* **Brief**:
Would you please return the lines of the entries below starting at the line that has "[18:12.21-18:13.21]" and ending at the line that has "Word for word: 打开手机相机，扫描这个 QR code，", both included, exactly as they are?

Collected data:
________

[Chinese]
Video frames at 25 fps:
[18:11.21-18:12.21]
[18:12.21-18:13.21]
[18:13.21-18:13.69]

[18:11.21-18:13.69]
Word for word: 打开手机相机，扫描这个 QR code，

________

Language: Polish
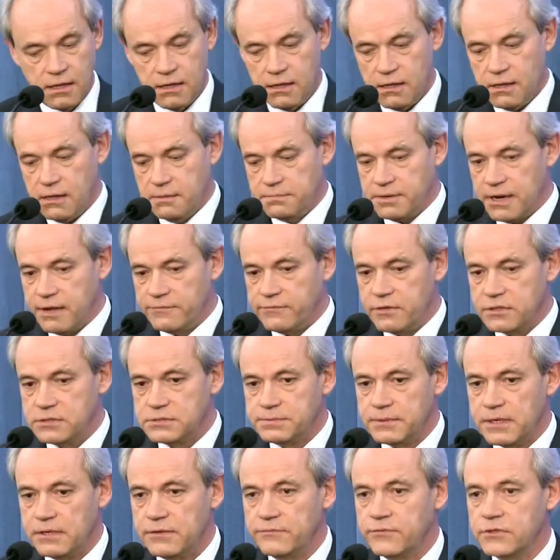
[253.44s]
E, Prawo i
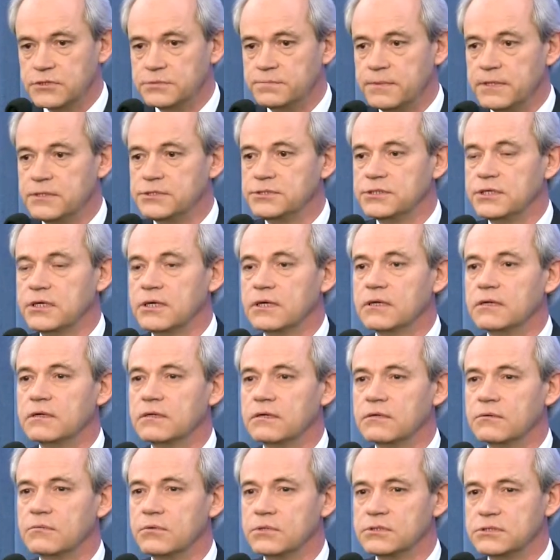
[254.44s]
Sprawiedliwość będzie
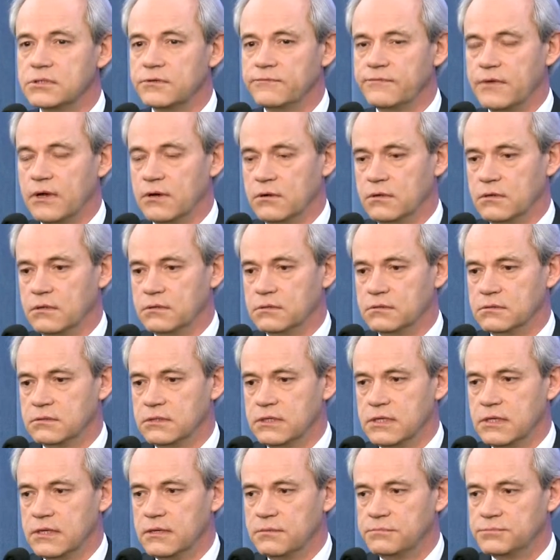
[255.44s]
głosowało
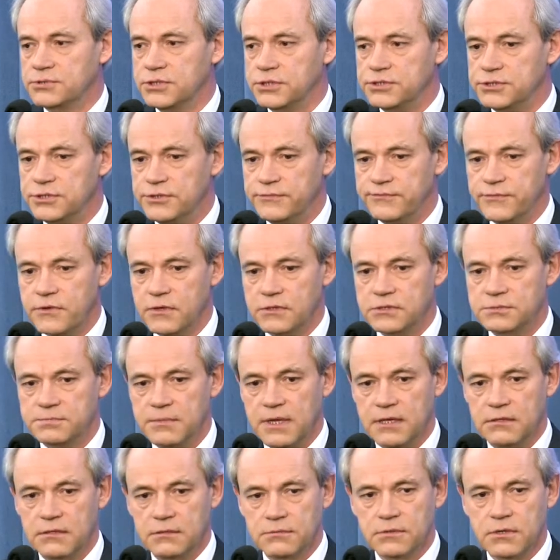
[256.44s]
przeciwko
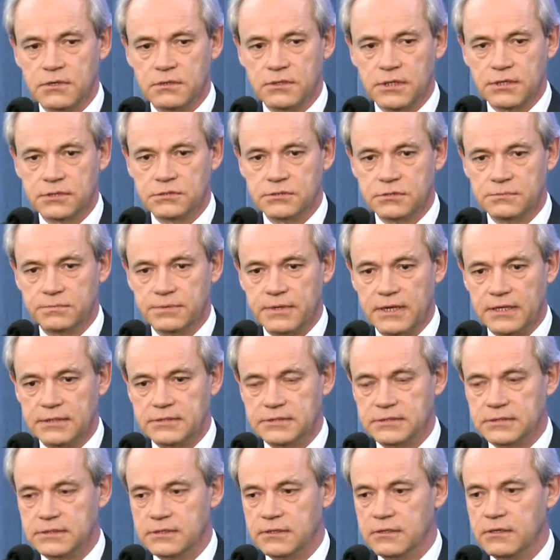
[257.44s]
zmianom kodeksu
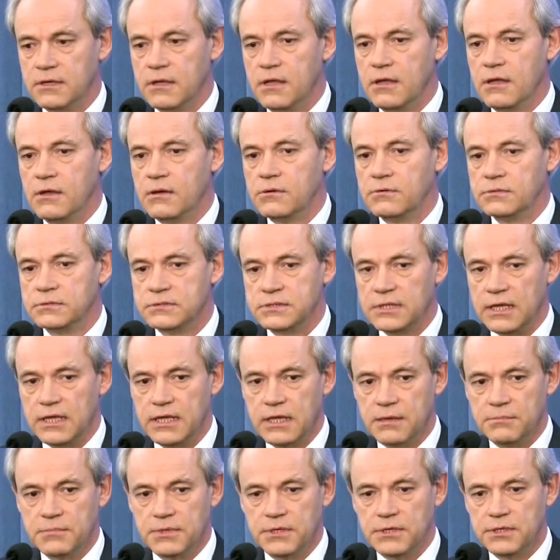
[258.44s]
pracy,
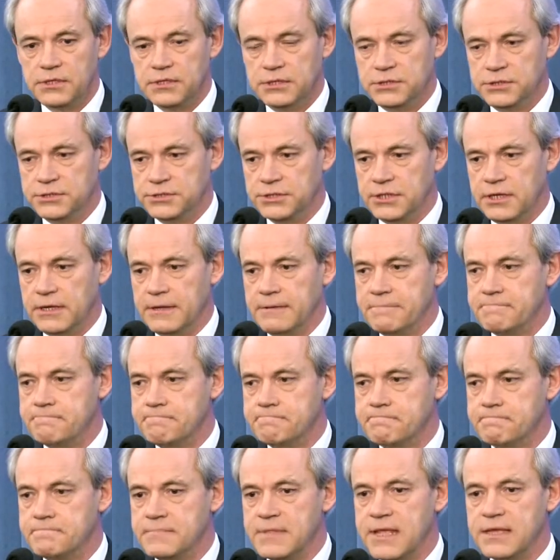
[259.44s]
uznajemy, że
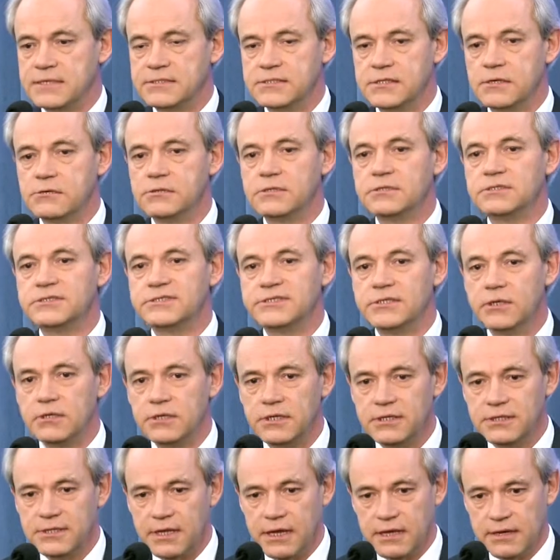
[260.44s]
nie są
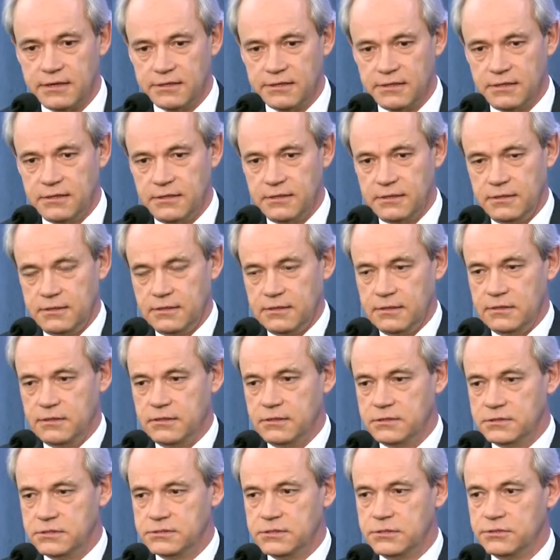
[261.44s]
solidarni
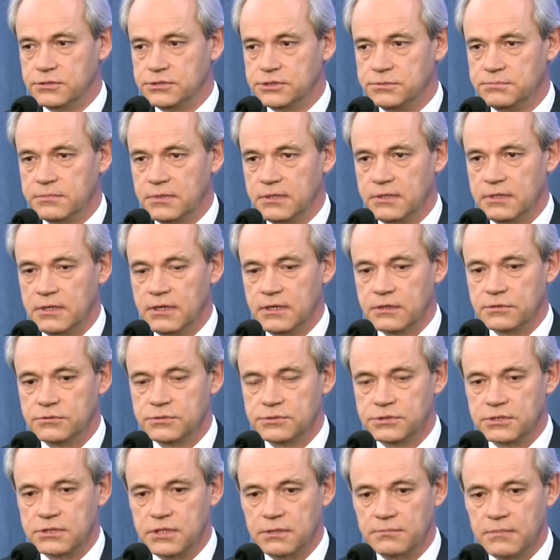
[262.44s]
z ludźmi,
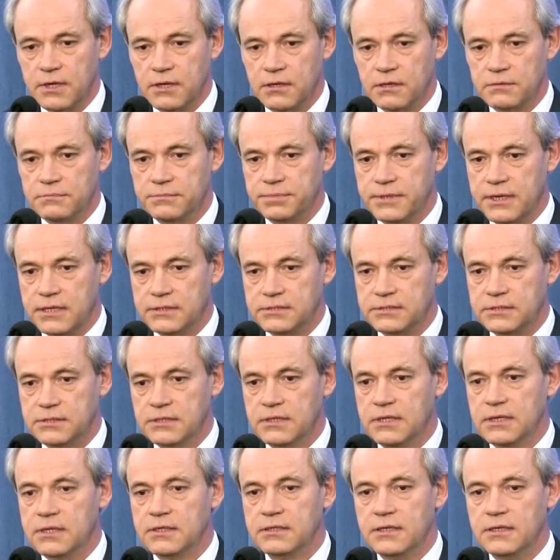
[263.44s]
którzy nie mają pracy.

________

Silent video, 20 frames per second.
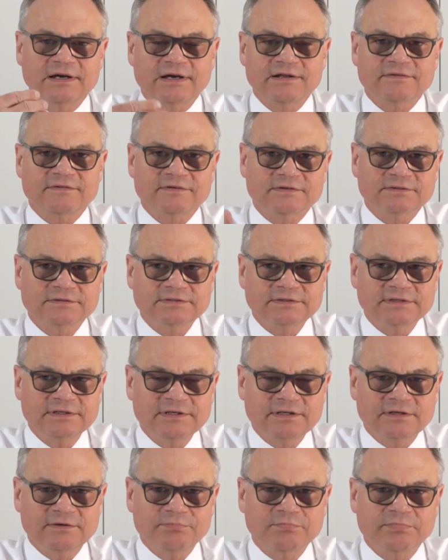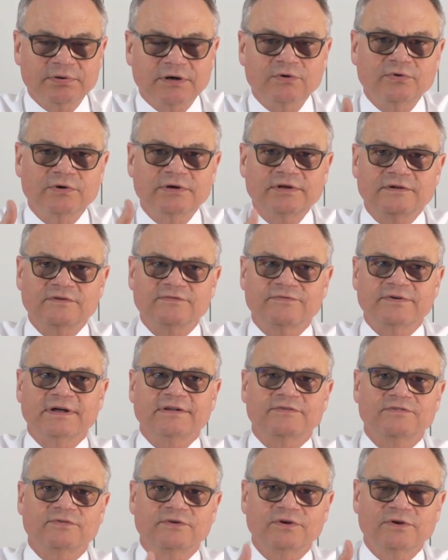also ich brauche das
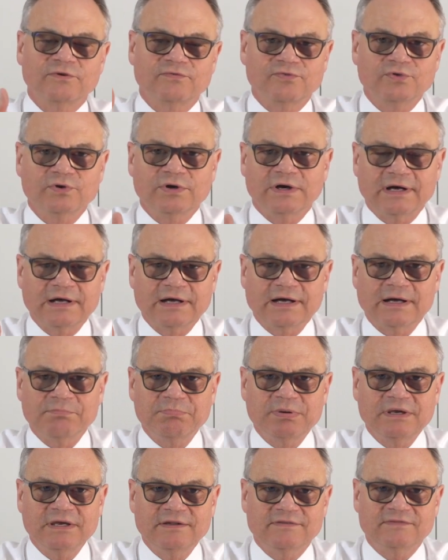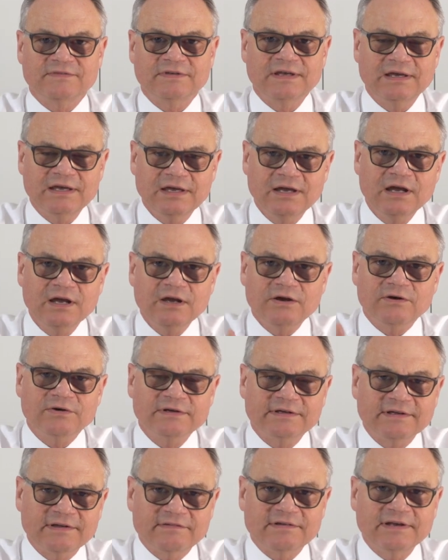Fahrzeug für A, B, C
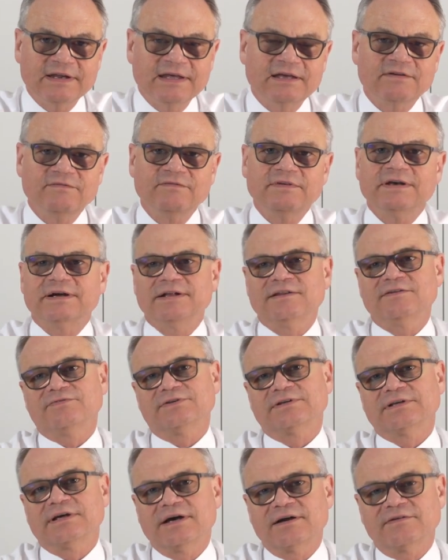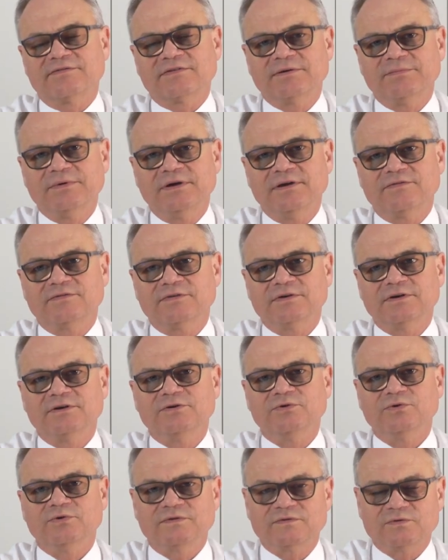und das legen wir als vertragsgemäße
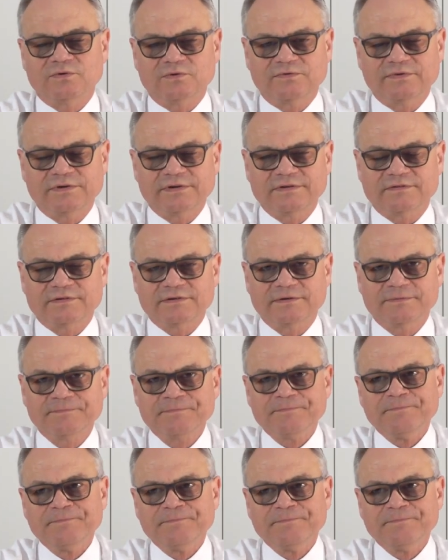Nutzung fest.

________

* **Reply to the task**:
[18:12.21-18:13.21]
[18:13.21-18:13.69]

[18:11.21-18:13.69]
Word for word: 打开手机相机，扫描这个 QR code，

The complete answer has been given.